Your reply should reproduce the data below without a single alteration, apart from dropping the images.

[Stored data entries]
§ §

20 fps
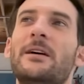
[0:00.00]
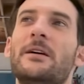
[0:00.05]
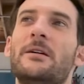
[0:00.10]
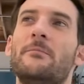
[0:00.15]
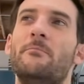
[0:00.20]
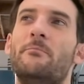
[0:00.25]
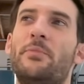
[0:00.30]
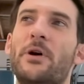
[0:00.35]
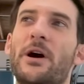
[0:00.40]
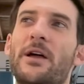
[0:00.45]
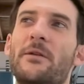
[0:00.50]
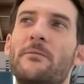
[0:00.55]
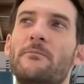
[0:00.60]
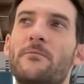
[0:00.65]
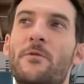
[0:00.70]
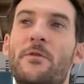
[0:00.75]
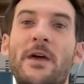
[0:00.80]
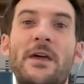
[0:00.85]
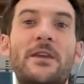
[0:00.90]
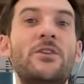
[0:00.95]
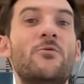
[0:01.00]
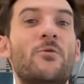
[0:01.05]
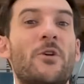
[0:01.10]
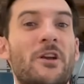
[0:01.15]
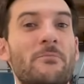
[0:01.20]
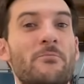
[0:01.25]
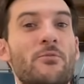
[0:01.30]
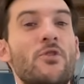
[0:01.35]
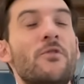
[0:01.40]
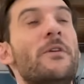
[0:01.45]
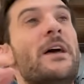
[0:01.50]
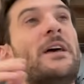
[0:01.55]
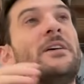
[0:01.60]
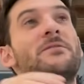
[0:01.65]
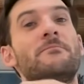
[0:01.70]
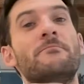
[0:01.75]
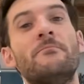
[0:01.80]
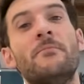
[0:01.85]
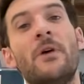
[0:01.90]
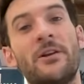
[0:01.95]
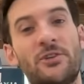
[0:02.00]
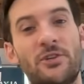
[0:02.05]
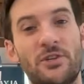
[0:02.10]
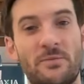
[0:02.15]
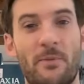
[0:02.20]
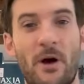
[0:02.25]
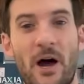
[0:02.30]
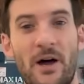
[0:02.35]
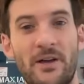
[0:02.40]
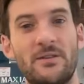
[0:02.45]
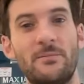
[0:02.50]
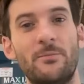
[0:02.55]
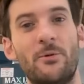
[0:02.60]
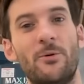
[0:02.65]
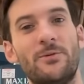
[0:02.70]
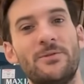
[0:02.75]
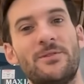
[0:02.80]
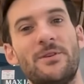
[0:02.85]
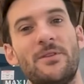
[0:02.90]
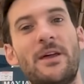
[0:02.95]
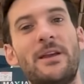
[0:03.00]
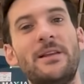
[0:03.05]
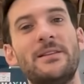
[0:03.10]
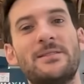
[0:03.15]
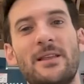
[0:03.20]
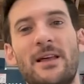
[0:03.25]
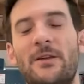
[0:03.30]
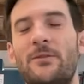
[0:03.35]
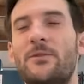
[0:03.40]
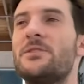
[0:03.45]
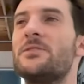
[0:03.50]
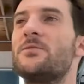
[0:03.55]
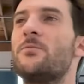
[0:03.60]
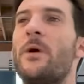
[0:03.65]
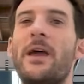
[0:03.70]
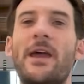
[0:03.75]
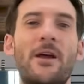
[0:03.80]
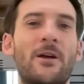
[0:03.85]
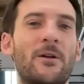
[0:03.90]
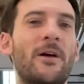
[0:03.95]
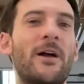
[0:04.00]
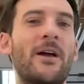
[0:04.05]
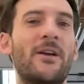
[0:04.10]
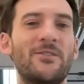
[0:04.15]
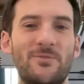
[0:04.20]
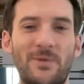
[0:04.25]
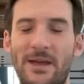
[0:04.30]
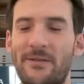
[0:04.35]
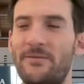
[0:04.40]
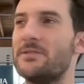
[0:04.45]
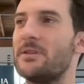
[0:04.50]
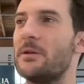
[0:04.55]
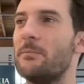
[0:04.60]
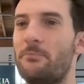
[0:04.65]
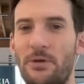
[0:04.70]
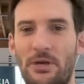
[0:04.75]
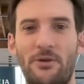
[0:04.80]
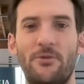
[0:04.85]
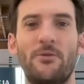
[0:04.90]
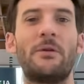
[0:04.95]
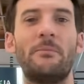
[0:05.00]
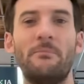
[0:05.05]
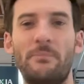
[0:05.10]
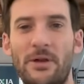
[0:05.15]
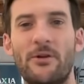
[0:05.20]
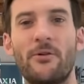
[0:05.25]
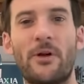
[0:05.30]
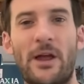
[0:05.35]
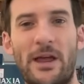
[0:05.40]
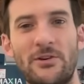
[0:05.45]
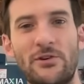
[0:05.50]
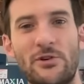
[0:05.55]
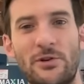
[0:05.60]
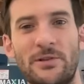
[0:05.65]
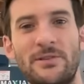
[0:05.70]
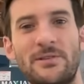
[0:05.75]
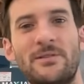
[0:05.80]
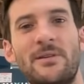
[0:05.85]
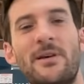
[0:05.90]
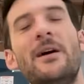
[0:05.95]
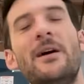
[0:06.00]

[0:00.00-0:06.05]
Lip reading: but then you want to move as much as possible. So then it's like, this is why airliners, we have these like bigger and bigger engines,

§ §

Result:
20 fps
[0:00.00]
[0:00.05]
[0:00.10]
[0:00.15]
[0:00.20]
[0:00.25]
[0:00.30]
[0:00.35]
[0:00.40]
[0:00.45]
[0:00.50]
[0:00.55]
[0:00.60]
[0:00.65]
[0:00.70]
[0:00.75]
[0:00.80]
[0:00.85]
[0:00.90]
[0:00.95]
[0:01.00]
[0:01.05]
[0:01.10]
[0:01.15]
[0:01.20]
[0:01.25]
[0:01.30]
[0:01.35]
[0:01.40]
[0:01.45]
[0:01.50]
[0:01.55]
[0:01.60]
[0:01.65]
[0:01.70]
[0:01.75]
[0:01.80]
[0:01.85]
[0:01.90]
[0:01.95]
[0:02.00]
[0:02.05]
[0:02.10]
[0:02.15]
[0:02.20]
[0:02.25]
[0:02.30]
[0:02.35]
[0:02.40]
[0:02.45]
[0:02.50]
[0:02.55]
[0:02.60]
[0:02.65]
[0:02.70]
[0:02.75]
[0:02.80]
[0:02.85]
[0:02.90]
[0:02.95]
[0:03.00]
[0:03.05]
[0:03.10]
[0:03.15]
[0:03.20]
[0:03.25]
[0:03.30]
[0:03.35]
[0:03.40]
[0:03.45]
[0:03.50]
[0:03.55]
[0:03.60]
[0:03.65]
[0:03.70]
[0:03.75]
[0:03.80]
[0:03.85]
[0:03.90]
[0:03.95]
[0:04.00]
[0:04.05]
[0:04.10]
[0:04.15]
[0:04.20]
[0:04.25]
[0:04.30]
[0:04.35]
[0:04.40]
[0:04.45]
[0:04.50]
[0:04.55]
[0:04.60]
[0:04.65]
[0:04.70]
[0:04.75]
[0:04.80]
[0:04.85]
[0:04.90]
[0:04.95]
[0:05.00]
[0:05.05]
[0:05.10]
[0:05.15]
[0:05.20]
[0:05.25]
[0:05.30]
[0:05.35]
[0:05.40]
[0:05.45]
[0:05.50]
[0:05.55]
[0:05.60]
[0:05.65]
[0:05.70]
[0:05.75]
[0:05.80]
[0:05.85]
[0:05.90]
[0:05.95]
[0:06.00]

[0:00.00-0:06.05]
Lip reading: but then you want to move as much as possible. So then it's like, this is why airliners, we have these like bigger and bigger engines,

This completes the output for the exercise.